Elle continua tristement:

—Et puis, que va-t-il gagner? Peut-être des centimes, quand déjà vous avez amassé des milliers et des milliers de pesos... Ah! j’aurais mérité un autre homme!

Elle releva la tête et sourit mélancoliquement en regardant l’Espagnol.

—Mon bonheur eût été, peut-être, de rencontrer un compagnon comme vous: entreprenant, énergique, capable de dompter la fortune rebelle... Il vous a manqué, à vous aussi, pour assurer votre triomphe, une femme inspiratrice d’enthousiasme.

Robledo à son tour sourit, l’air bon enfant.

—Il est bien tard pour parler de ces choses.

Mais elle le regarda dans les yeux, tout en protestant contre ce découragement.

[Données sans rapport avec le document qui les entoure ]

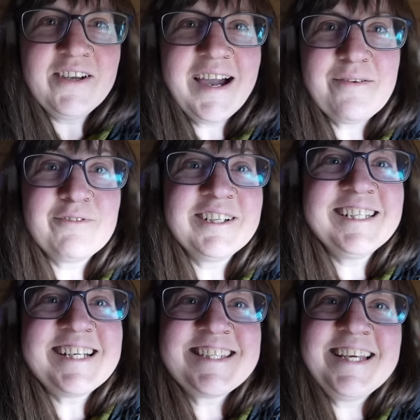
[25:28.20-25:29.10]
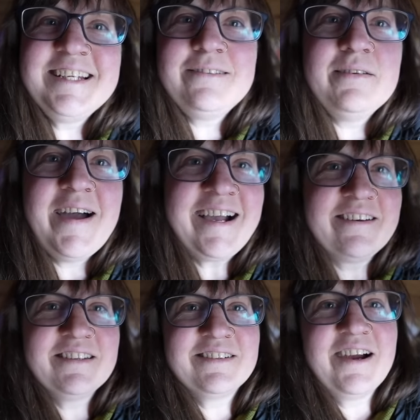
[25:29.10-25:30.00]
Yeah, I'm really excited to be back
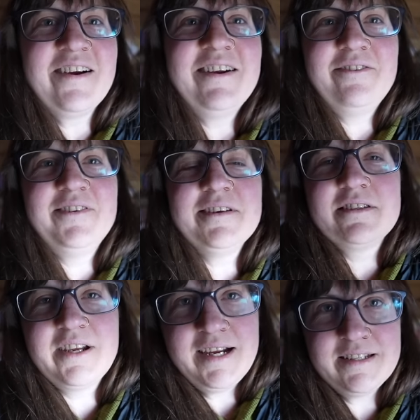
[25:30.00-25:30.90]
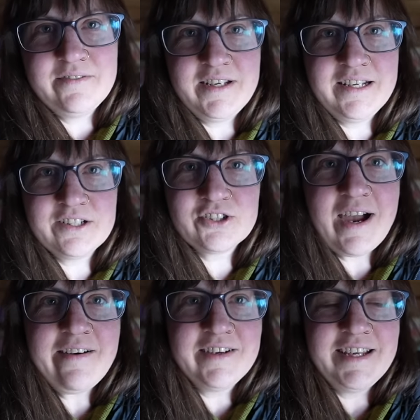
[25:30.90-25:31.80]
on the road. It feels great to be
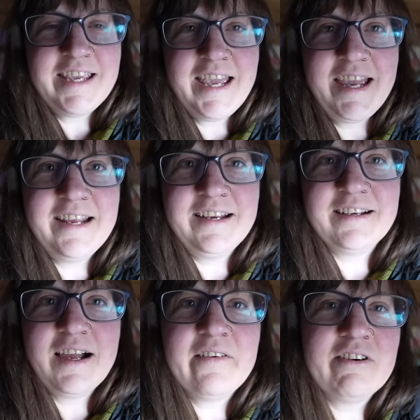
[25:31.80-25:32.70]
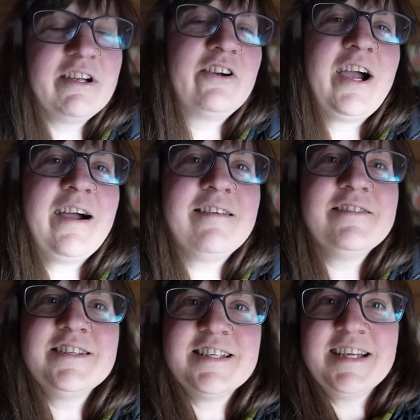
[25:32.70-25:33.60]
traveling again and covering
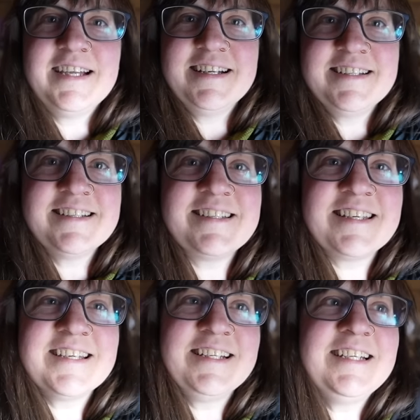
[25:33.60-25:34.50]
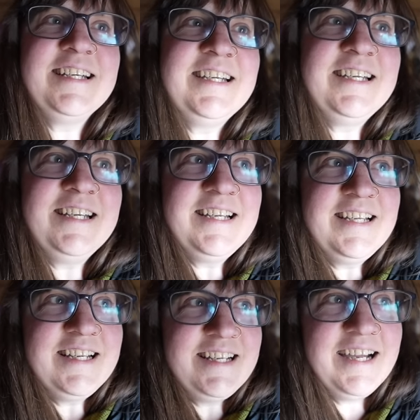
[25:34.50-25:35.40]
ground. And
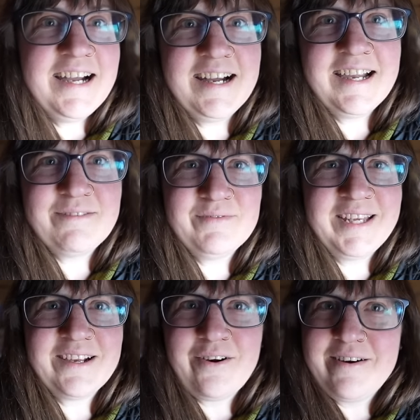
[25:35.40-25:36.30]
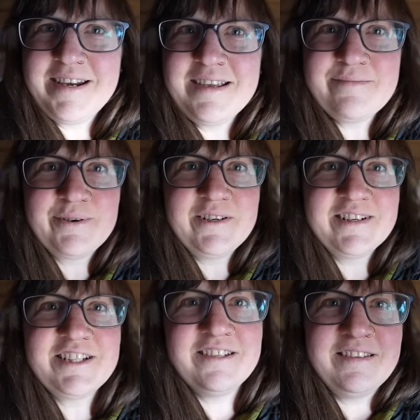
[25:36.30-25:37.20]
yeah, I'm like already pretty
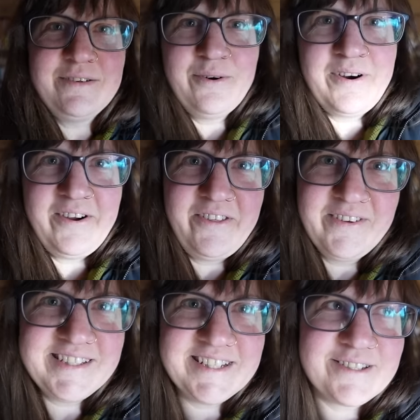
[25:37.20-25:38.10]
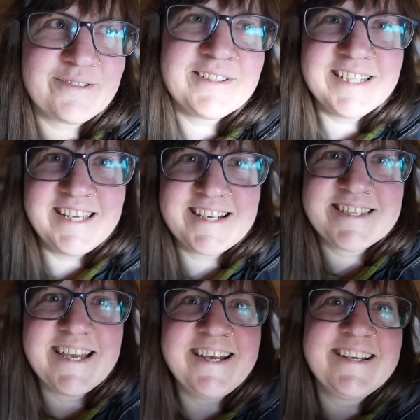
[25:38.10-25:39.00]
much in the north, which is really
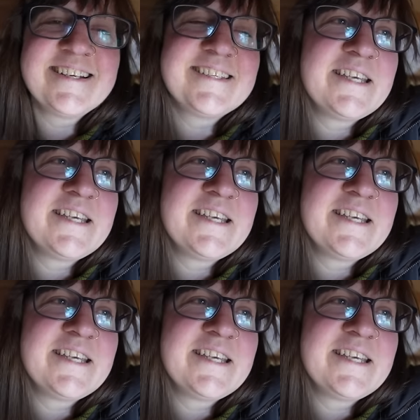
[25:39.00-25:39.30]
exciting.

—Il n’est jamais trop tard pour agir dans la vie. Les hommes énergiques sont semblables aux terres exubérantes des tropiques, qui connaissent la mort, jamais la vieillesse, car un printemps infatigable y fait lever une vie toujours nouvelle. Ils disposent de la volonté qui commande l’imagination; et l’imagination, comme un peintre fou, répand sur la toile grise de la réalité les couleurs éclatantes de sa palette.

Tout en parlant, Hélène avait approché son visage de celui de Robledo. Ses yeux semblaient vouloir pénétrer ceux de l’Espagnol; un moment, il se troubla, mais il se reprit aussitôt et secoua la tête.

—Ce que vous dites, chère amie, est sans doute fort intéressant; mais les hommes vraiment énergiques évitent de compliquer leur existence en ressuscitant des printemps trompeurs.